Performing control using modularity/hierarchy and abstraction has also been subject to various studies (Komenda et al. 2010; Komenda and van Schuppen 2005; Schmidt and Breindl 2008; deQueiroz and Cury 2002; Jiang and Kumar 2000; Marchand and Gaudin 2002; Lee and Wong 2002). For the modularity and hierarchical aspect, the difference lies in the model that is used (asynchronous versus synchronous automata) as well as in the abstraction techniques. In our case, abstraction consists in abstracting the sub-systems by their contract, the abstraction techniques used in control theory consists projecting the behavior of the sub-system to some sub-alphabet and computing controllers on the resulting abstracted systems. If both theory share hierarchical, modularity and abstraction features, the underlying techniques are thus completely different.

8 Conclusion and perspectives

We propose an original contribution on the role of formal methods in software and systems engineering: we encapsulate the formal DCS method into a language compilation process. This way, it is integrated into a development process, where the user/programmer is provided with tool support of the formal technique of DCS, and the generation of executable code. The tool is concretely built upon the basis of a reactive programming language compiler, where the nodes describe behaviors that can be modeled in terms of transition systems. Our compiler integrates this with a DCS tools, making it a new environment for formal methods. For this, we define a construct for behavioral contracts in reactive programs, enabling mixed imperative/declarative programming. We thereby exploit the dynamical behavior of programs in the compilation, by using state and trace-based models of their control.
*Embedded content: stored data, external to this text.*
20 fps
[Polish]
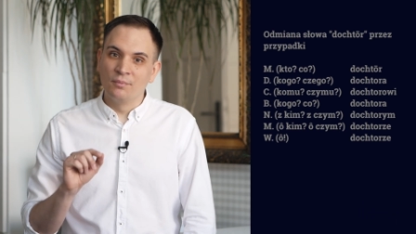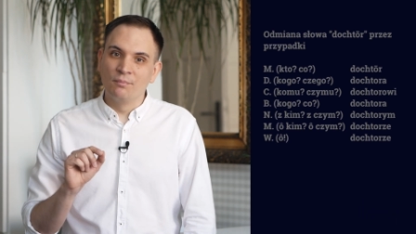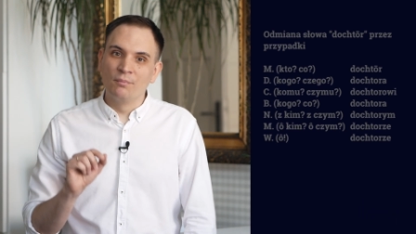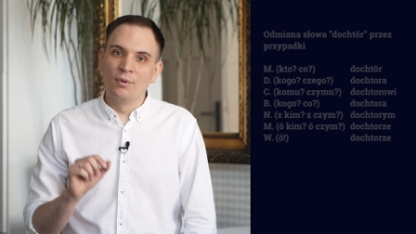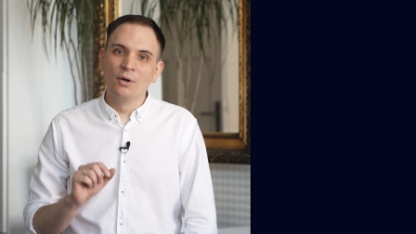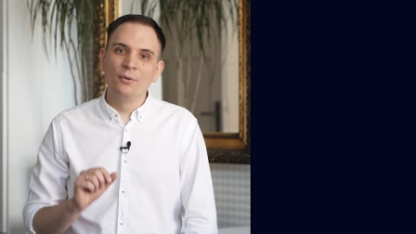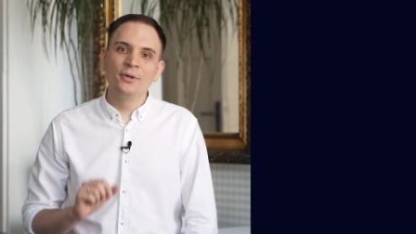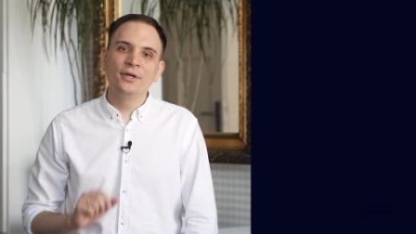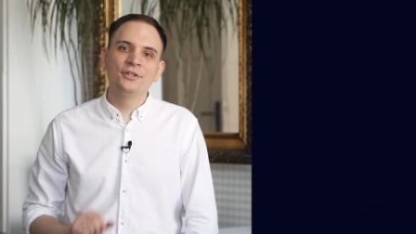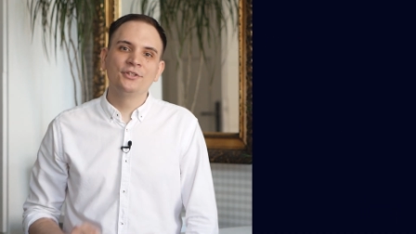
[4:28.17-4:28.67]

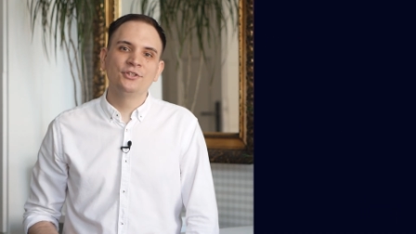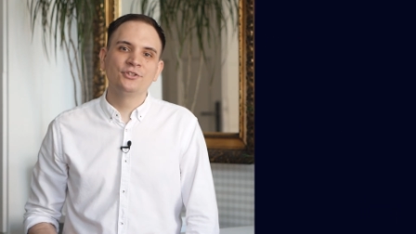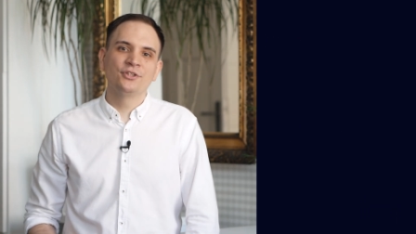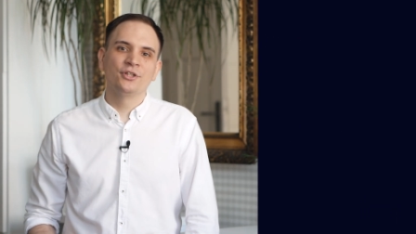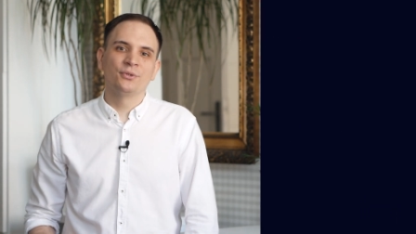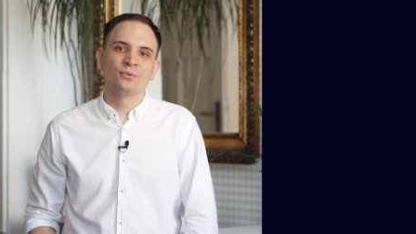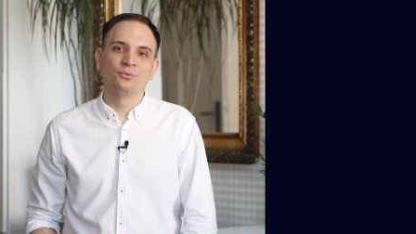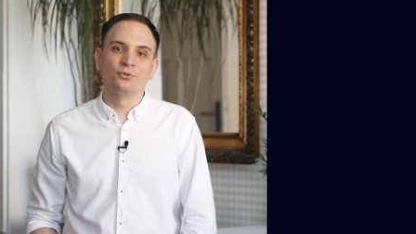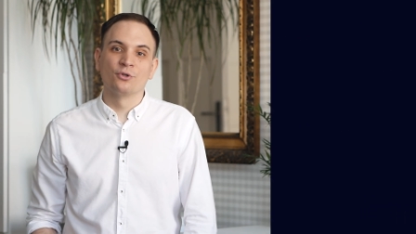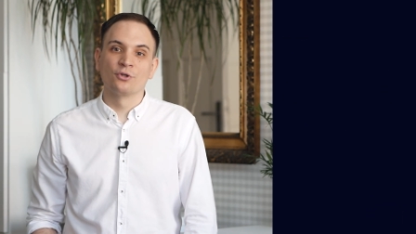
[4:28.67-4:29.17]
Bołek dzisiaj
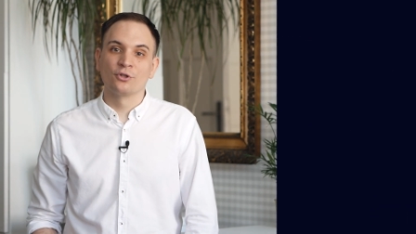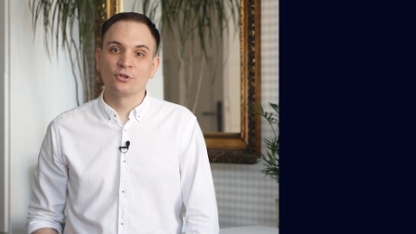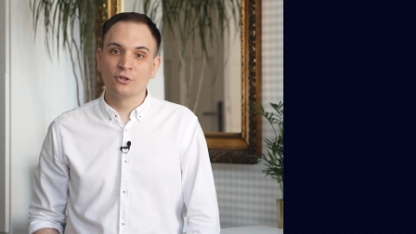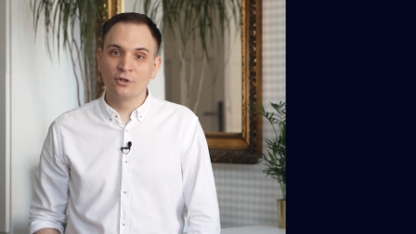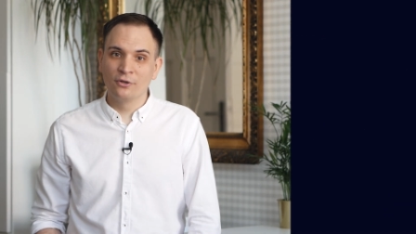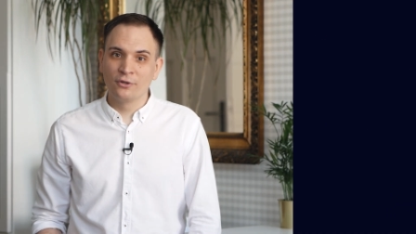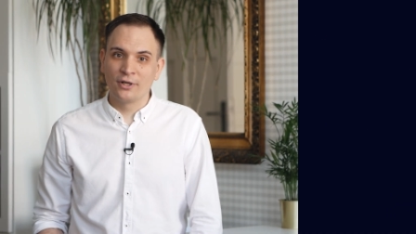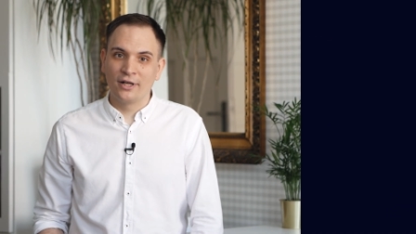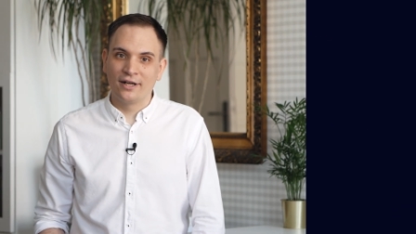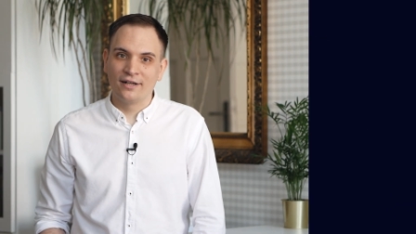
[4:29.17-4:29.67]
u
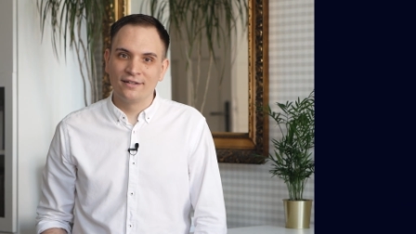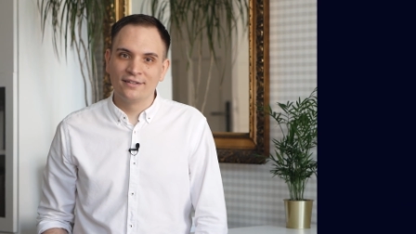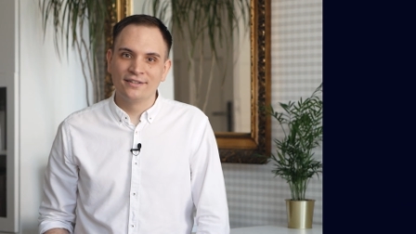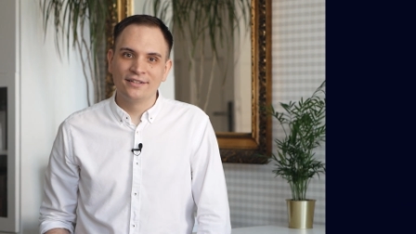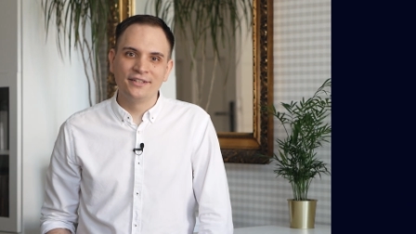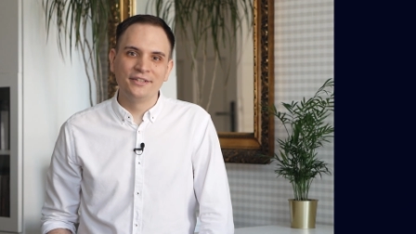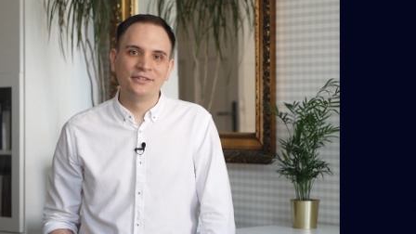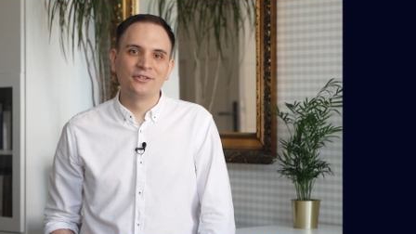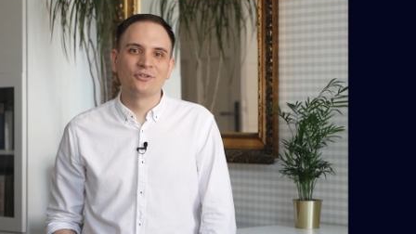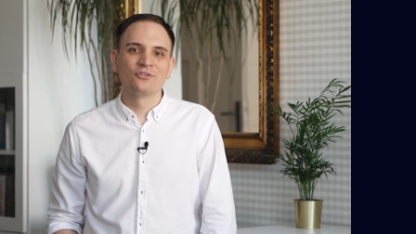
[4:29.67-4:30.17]
doktora
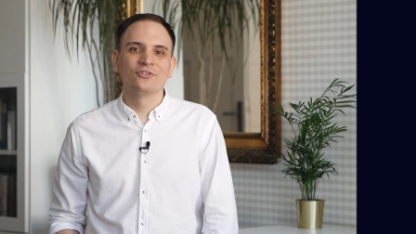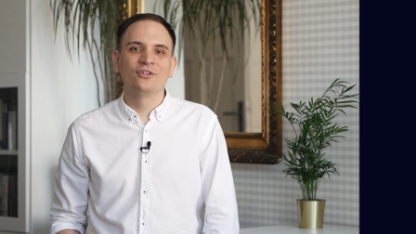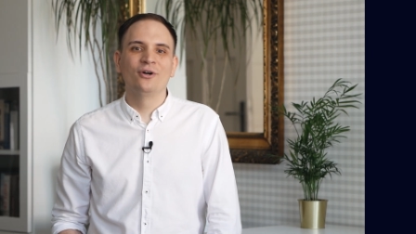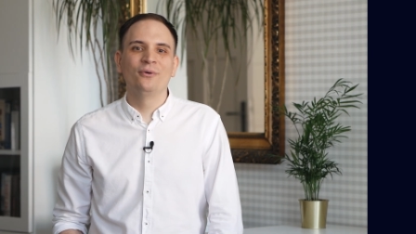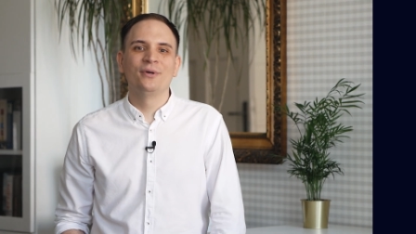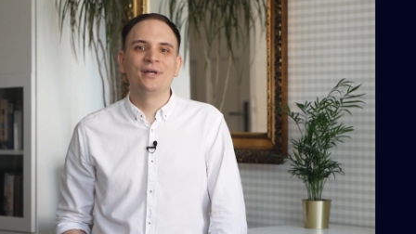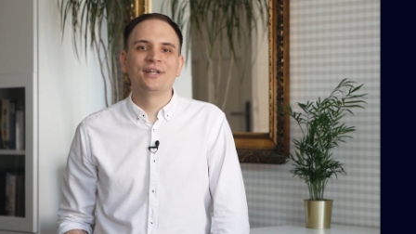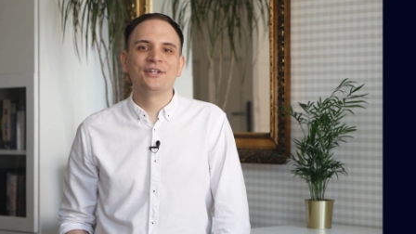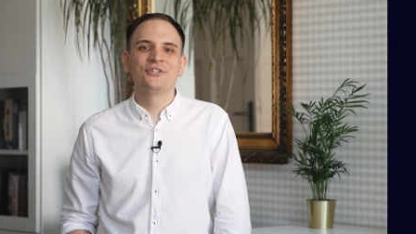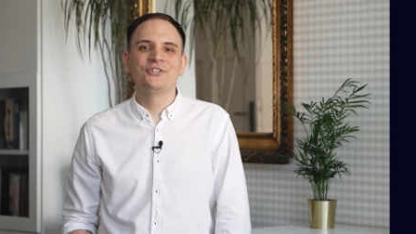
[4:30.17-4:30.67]
i
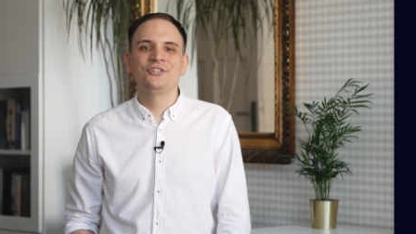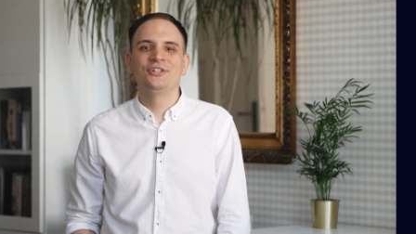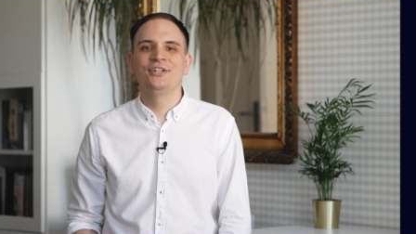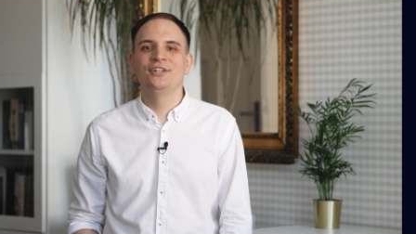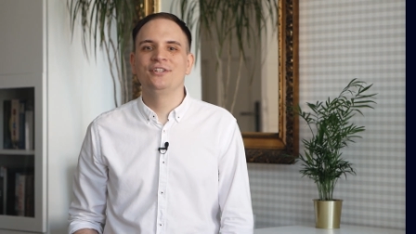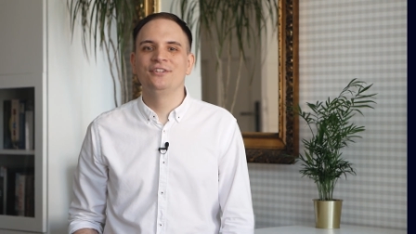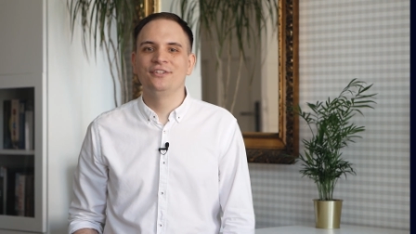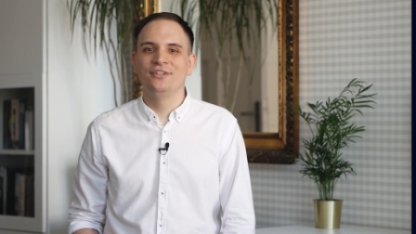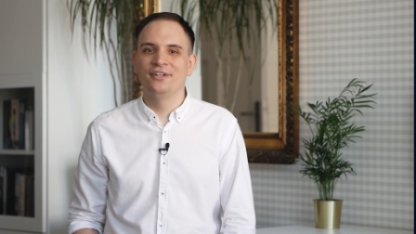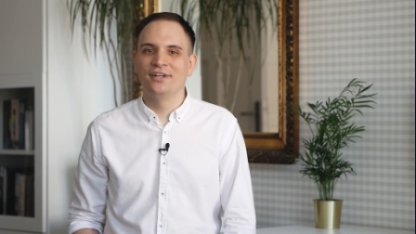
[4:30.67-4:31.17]
dostołek trzy
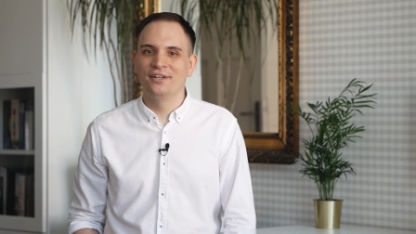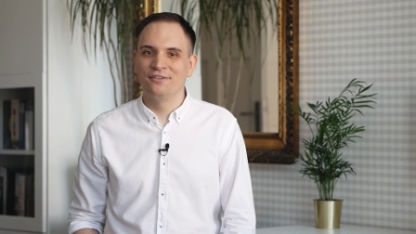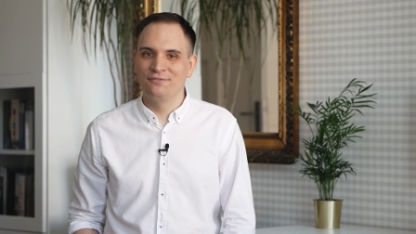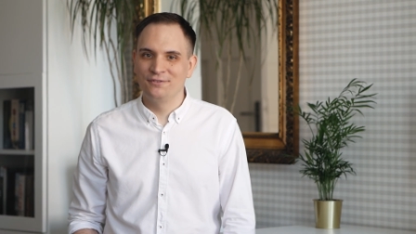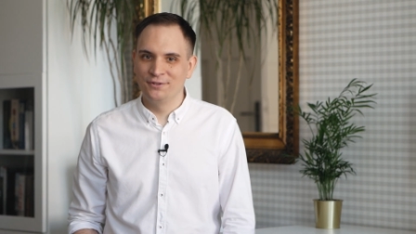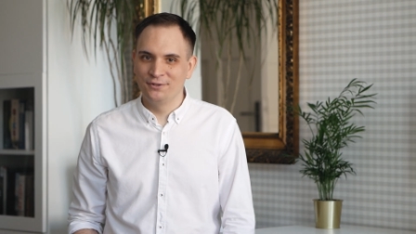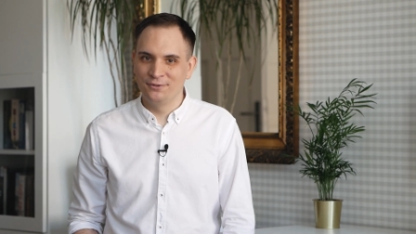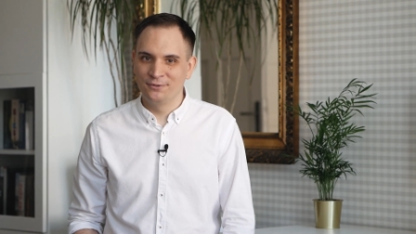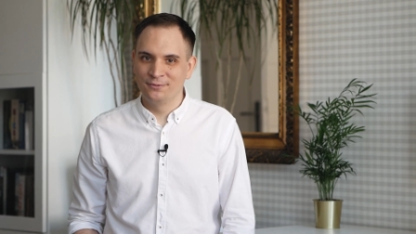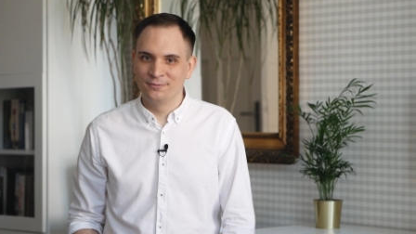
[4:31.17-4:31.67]
dni
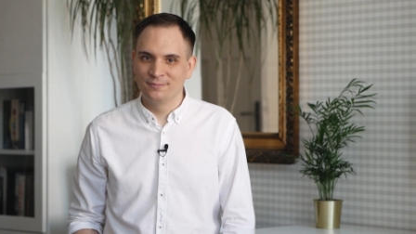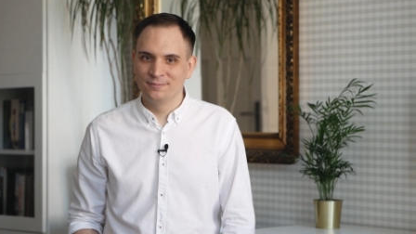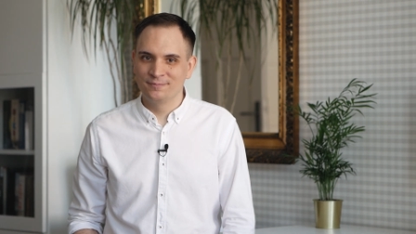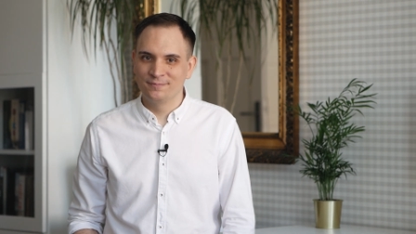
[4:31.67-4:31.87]
rewiru.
Future and ongoing work in this new research direction is addressing the limitations of our current results. We are addressing language-level expressiveness, notably w.r.t. quantitative aspects: we already have features of cost functions for bounding or one-step optimal control, but timed aspects would be an improvement (see e.g. Cassez et al. 2005). We could exploit more powerful DCS techniques, e.g., dynamical controller synthesis (i.e., relying on more states than in the automaton to be controlled), and combination with static analysis and abstract interpretation techniques as in Le Gall et al. (2005). We are exploring distributed execution schemes for controllers programmed in BZR. Assistance and diagnosis in this uncommon programming style is a very interesting issue: several situations can lead to compilation failure (e.g., DCS failure), or unsatisfying result (e.g., too restrictive controller). Currently, it can happen that a program in BZR can not be compiled because the control problem has no solution: then the compiler returns an error message and no code is generated. The user has to debug the program, by relaxing the contract, or changing the behaviors. Tools and precise methodologies should be developed so as to handle such situations.

We have ongoing work exploring the application of our language for adaptive systems at different levels: control of FPGA (Field Programmable Gate Array)-based reconfigurable architectures, design and coordination of administration loops in virtual machines, component-based adaptive middleware (Bouhadiba et al. 2011) and control and robot systems design (Aboubekr et al. 2011).